> **ABOUT THIS EXERCISE**: Repeat the data that follows exactly, starting at the line with "[2:58.32-3:04.20]" and ending at the line with "Transcript, with fillers: 那它分别分布在不同的楼层，所以我透过系统也可以知道观众的起始点到底是从哪里，", and leave out every picture.

> **DATASET EXCERPTS**:

----

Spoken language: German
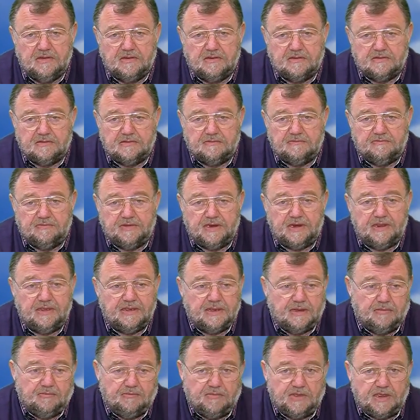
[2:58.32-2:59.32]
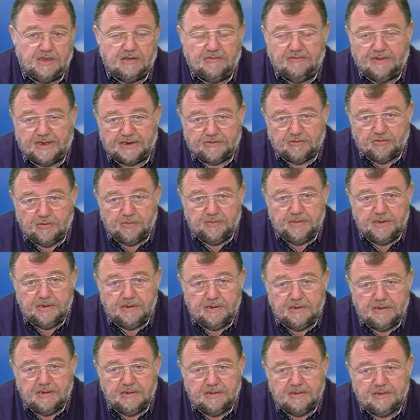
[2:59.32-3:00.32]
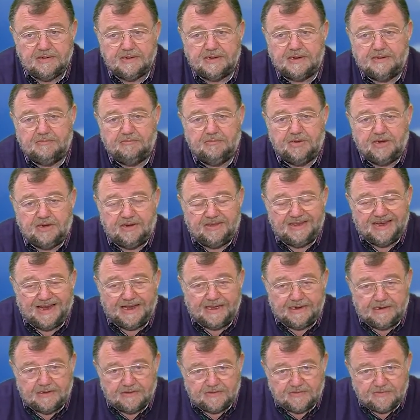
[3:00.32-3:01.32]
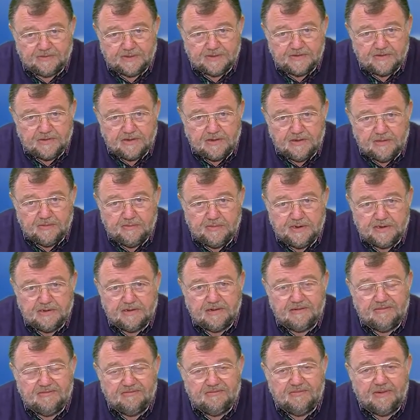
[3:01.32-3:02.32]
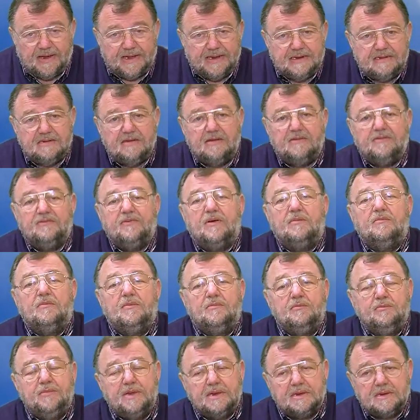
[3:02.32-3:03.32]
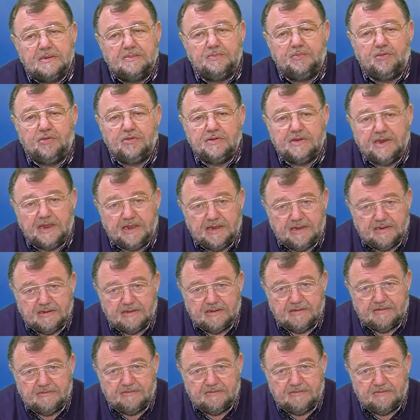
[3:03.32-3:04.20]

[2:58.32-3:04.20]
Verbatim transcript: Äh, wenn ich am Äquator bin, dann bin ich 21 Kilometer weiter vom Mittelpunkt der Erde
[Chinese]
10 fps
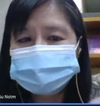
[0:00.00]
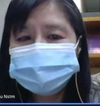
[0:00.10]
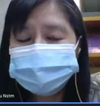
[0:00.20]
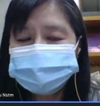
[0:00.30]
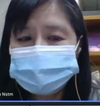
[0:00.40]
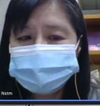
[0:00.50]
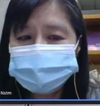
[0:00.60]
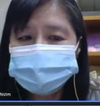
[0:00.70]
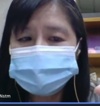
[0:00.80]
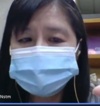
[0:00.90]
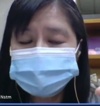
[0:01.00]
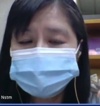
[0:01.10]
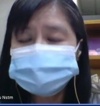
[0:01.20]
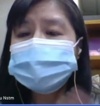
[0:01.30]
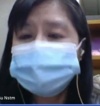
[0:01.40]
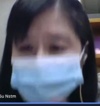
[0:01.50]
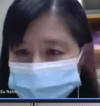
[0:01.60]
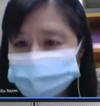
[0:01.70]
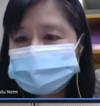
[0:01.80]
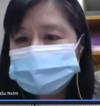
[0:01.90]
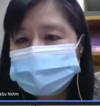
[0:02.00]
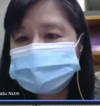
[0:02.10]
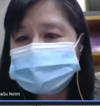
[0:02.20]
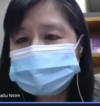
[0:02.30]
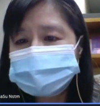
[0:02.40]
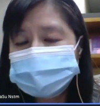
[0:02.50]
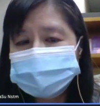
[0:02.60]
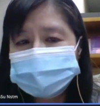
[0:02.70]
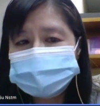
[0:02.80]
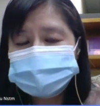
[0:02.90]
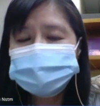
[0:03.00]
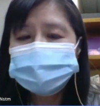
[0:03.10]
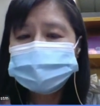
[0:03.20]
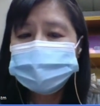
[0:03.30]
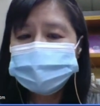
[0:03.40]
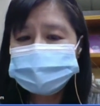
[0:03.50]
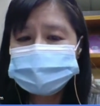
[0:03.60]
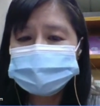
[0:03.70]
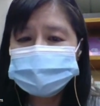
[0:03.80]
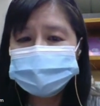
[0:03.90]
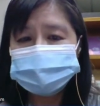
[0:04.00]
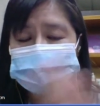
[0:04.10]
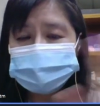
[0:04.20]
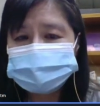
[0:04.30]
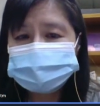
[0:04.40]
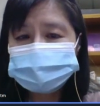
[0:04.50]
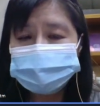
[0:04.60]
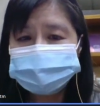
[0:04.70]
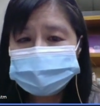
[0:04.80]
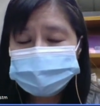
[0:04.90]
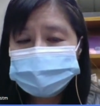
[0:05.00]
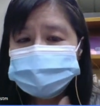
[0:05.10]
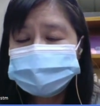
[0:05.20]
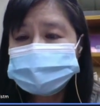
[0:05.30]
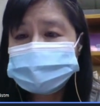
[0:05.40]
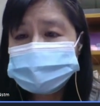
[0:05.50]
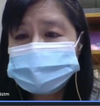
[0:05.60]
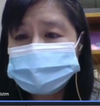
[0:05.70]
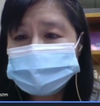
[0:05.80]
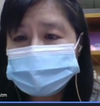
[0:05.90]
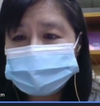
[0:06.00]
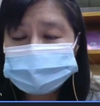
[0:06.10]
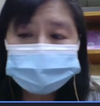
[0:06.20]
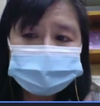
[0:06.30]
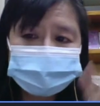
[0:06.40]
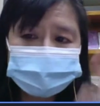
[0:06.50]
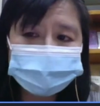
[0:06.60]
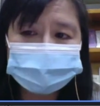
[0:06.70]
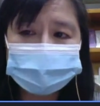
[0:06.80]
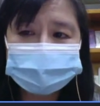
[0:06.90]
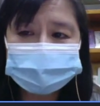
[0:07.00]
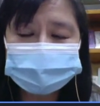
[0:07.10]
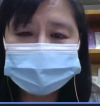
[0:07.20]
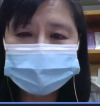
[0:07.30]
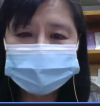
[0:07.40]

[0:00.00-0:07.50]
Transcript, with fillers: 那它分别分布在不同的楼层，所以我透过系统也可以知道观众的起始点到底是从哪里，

----

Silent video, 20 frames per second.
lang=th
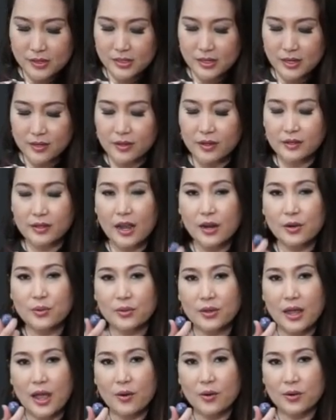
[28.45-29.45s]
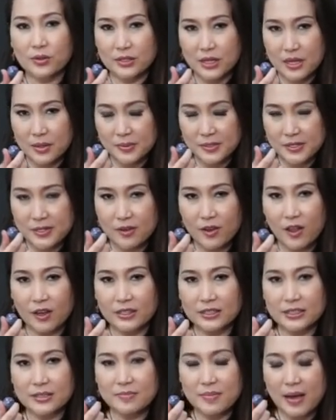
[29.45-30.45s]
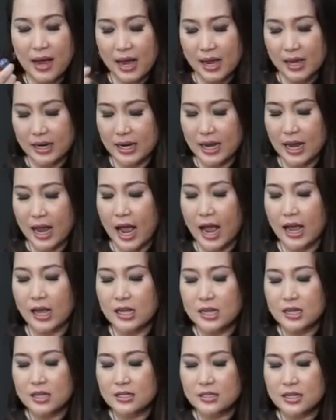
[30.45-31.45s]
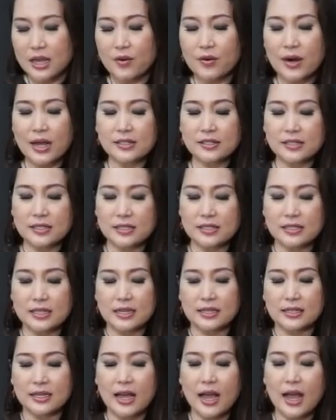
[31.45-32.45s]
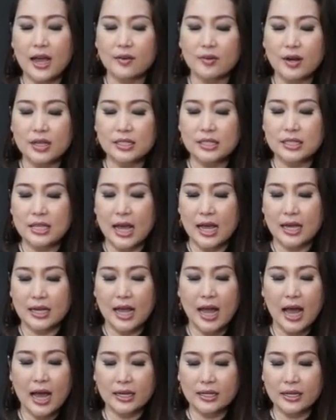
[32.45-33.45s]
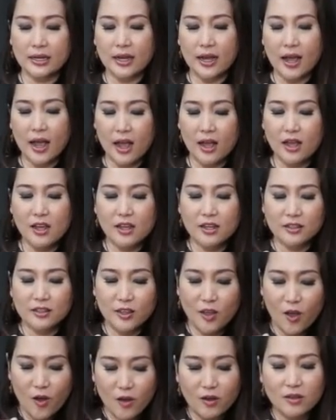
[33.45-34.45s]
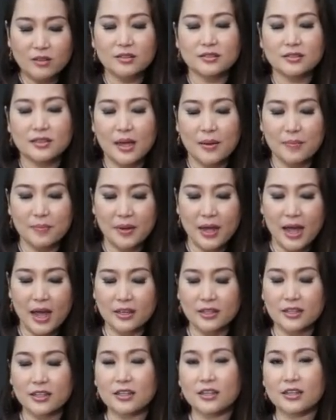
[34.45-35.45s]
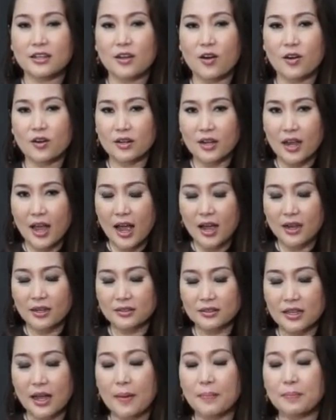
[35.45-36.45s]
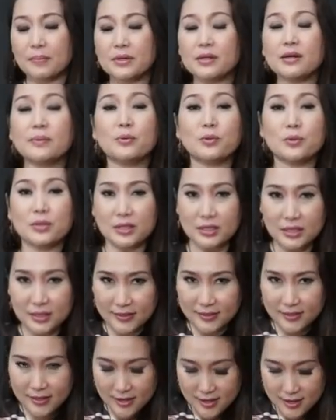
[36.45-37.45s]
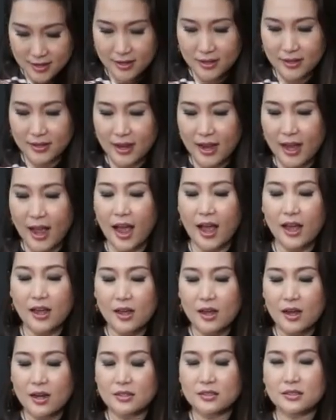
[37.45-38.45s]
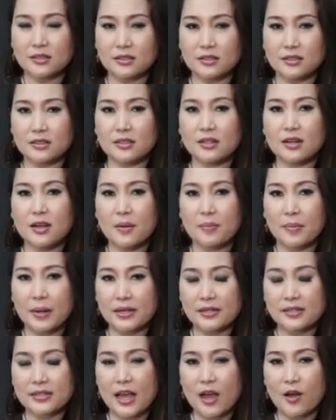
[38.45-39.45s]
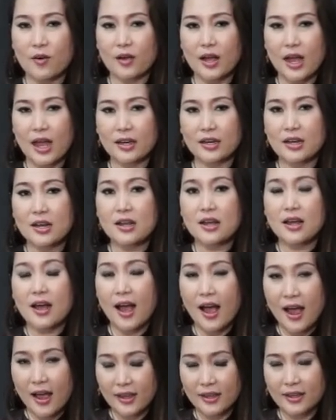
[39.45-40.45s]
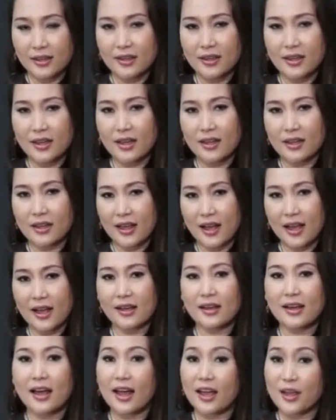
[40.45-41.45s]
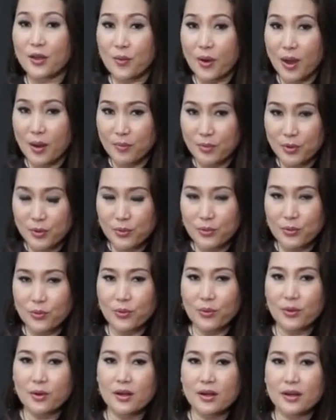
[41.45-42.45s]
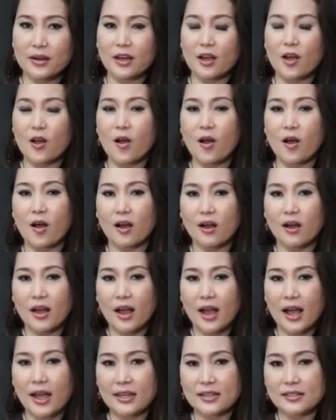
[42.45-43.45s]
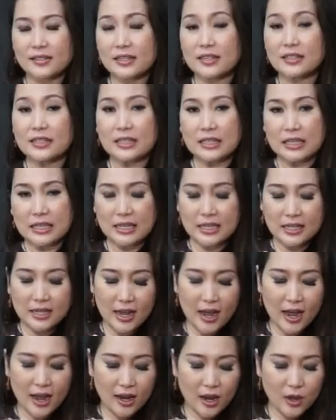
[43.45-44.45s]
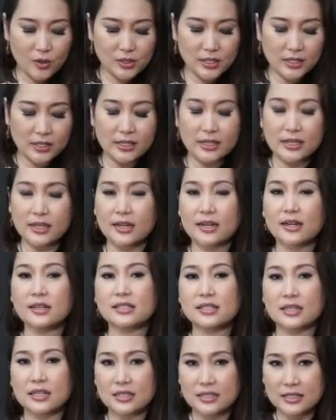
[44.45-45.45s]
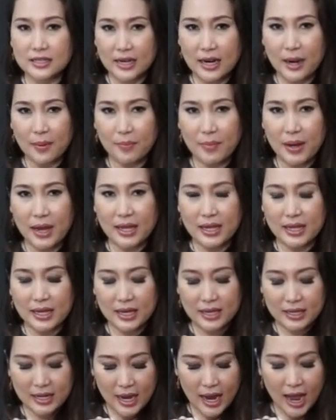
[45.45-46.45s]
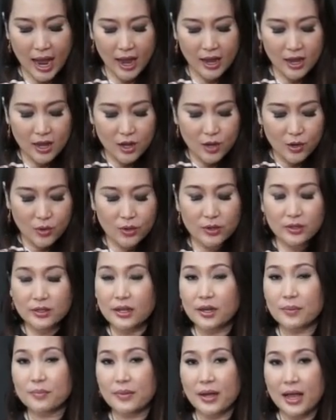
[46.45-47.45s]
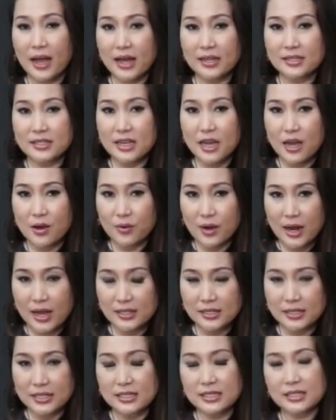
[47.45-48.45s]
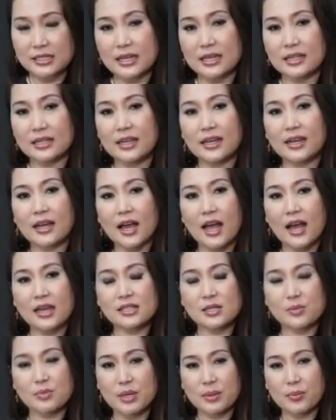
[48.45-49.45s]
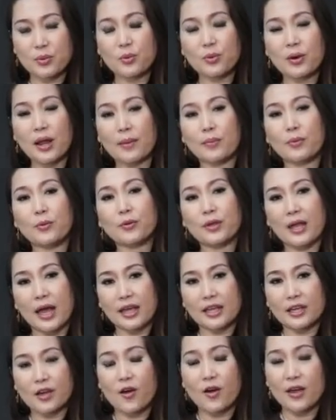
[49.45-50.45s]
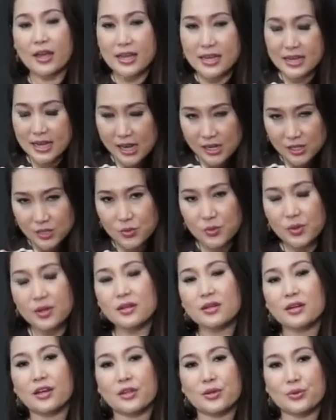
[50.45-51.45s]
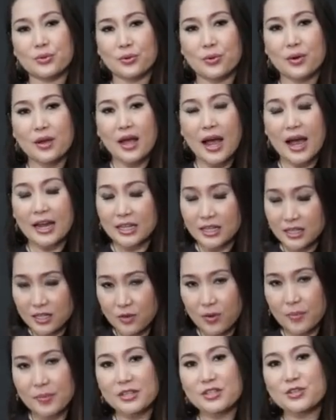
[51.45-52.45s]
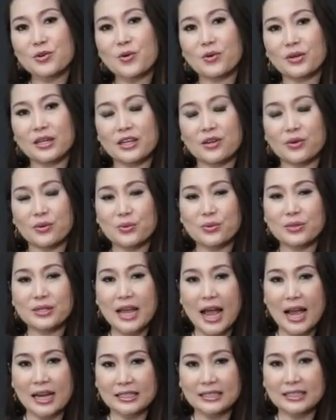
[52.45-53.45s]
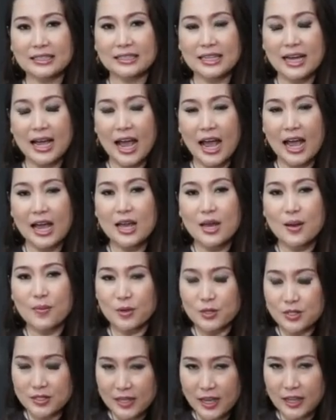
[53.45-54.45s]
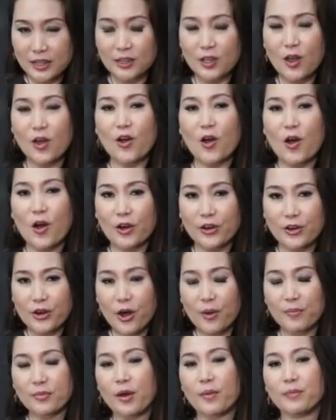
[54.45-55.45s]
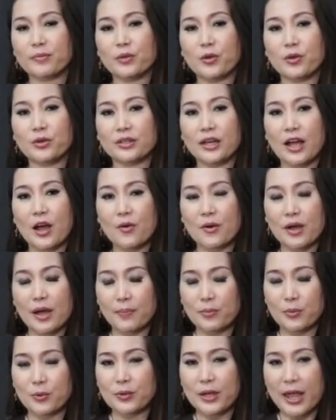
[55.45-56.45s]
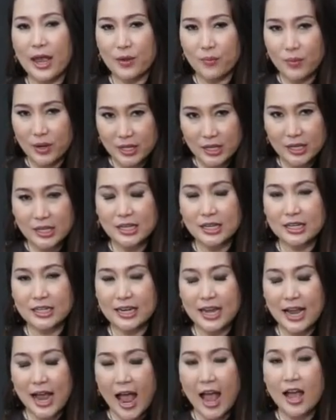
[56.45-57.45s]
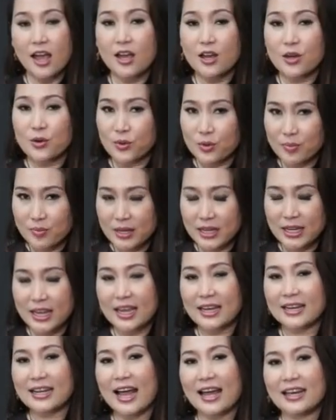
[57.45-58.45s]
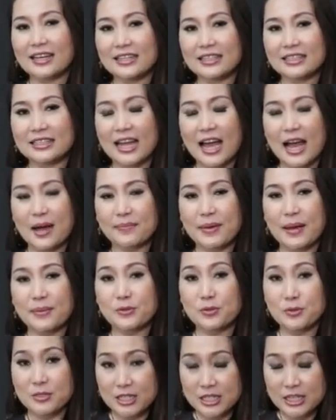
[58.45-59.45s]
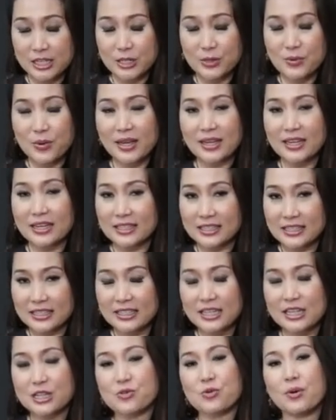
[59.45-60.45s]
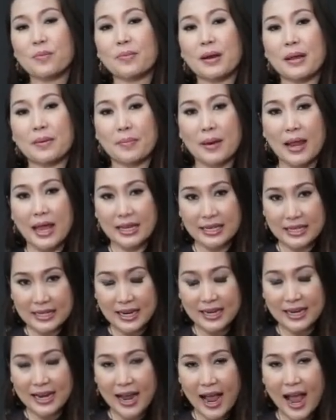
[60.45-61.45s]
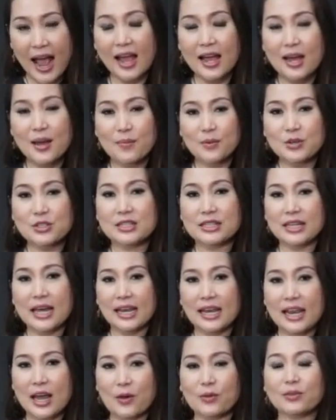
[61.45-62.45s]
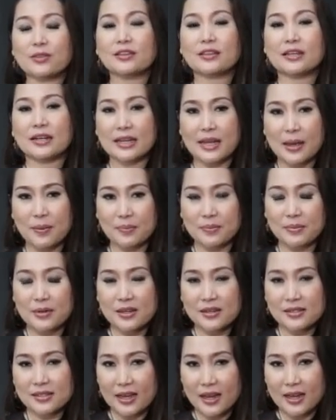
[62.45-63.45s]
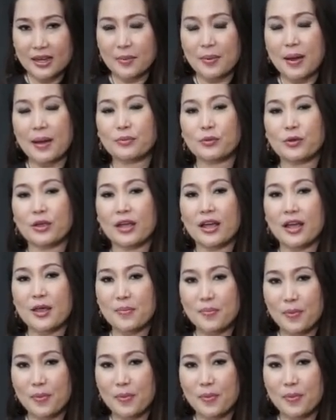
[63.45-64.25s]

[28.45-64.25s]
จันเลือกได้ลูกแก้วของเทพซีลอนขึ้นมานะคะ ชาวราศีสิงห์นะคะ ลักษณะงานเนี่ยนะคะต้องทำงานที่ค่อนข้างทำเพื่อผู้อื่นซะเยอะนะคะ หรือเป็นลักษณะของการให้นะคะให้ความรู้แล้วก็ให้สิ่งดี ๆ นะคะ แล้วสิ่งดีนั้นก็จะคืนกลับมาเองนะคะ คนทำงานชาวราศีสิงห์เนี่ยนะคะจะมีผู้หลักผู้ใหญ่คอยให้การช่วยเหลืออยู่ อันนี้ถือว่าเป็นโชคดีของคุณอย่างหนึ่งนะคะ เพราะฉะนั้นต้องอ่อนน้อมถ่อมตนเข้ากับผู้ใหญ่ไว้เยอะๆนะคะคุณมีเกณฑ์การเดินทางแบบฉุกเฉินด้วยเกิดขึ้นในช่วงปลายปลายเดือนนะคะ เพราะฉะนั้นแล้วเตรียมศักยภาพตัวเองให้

----

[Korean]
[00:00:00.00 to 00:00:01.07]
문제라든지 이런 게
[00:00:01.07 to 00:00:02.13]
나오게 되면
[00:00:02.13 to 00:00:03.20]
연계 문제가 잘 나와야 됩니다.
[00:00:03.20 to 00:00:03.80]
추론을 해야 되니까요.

----

> **SOLUTION**:
[2:58.32-3:04.20]
Verbatim transcript: Äh, wenn ich am Äquator bin, dann bin ich 21 Kilometer weiter vom Mittelpunkt der Erde
[Chinese]
10 fps
[0:00.00]
[0:00.10]
[0:00.20]
[0:00.30]
[0:00.40]
[0:00.50]
[0:00.60]
[0:00.70]
[0:00.80]
[0:00.90]
[0:01.00]
[0:01.10]
[0:01.20]
[0:01.30]
[0:01.40]
[0:01.50]
[0:01.60]
[0:01.70]
[0:01.80]
[0:01.90]
[0:02.00]
[0:02.10]
[0:02.20]
[0:02.30]
[0:02.40]
[0:02.50]
[0:02.60]
[0:02.70]
[0:02.80]
[0:02.90]
[0:03.00]
[0:03.10]
[0:03.20]
[0:03.30]
[0:03.40]
[0:03.50]
[0:03.60]
[0:03.70]
[0:03.80]
[0:03.90]
[0:04.00]
[0:04.10]
[0:04.20]
[0:04.30]
[0:04.40]
[0:04.50]
[0:04.60]
[0:04.70]
[0:04.80]
[0:04.90]
[0:05.00]
[0:05.10]
[0:05.20]
[0:05.30]
[0:05.40]
[0:05.50]
[0:05.60]
[0:05.70]
[0:05.80]
[0:05.90]
[0:06.00]
[0:06.10]
[0:06.20]
[0:06.30]
[0:06.40]
[0:06.50]
[0:06.60]
[0:06.70]
[0:06.80]
[0:06.90]
[0:07.00]
[0:07.10]
[0:07.20]
[0:07.30]
[0:07.40]

[0:00.00-0:07.50]
Transcript, with fillers: 那它分别分布在不同的楼层，所以我透过系统也可以知道观众的起始点到底是从哪里，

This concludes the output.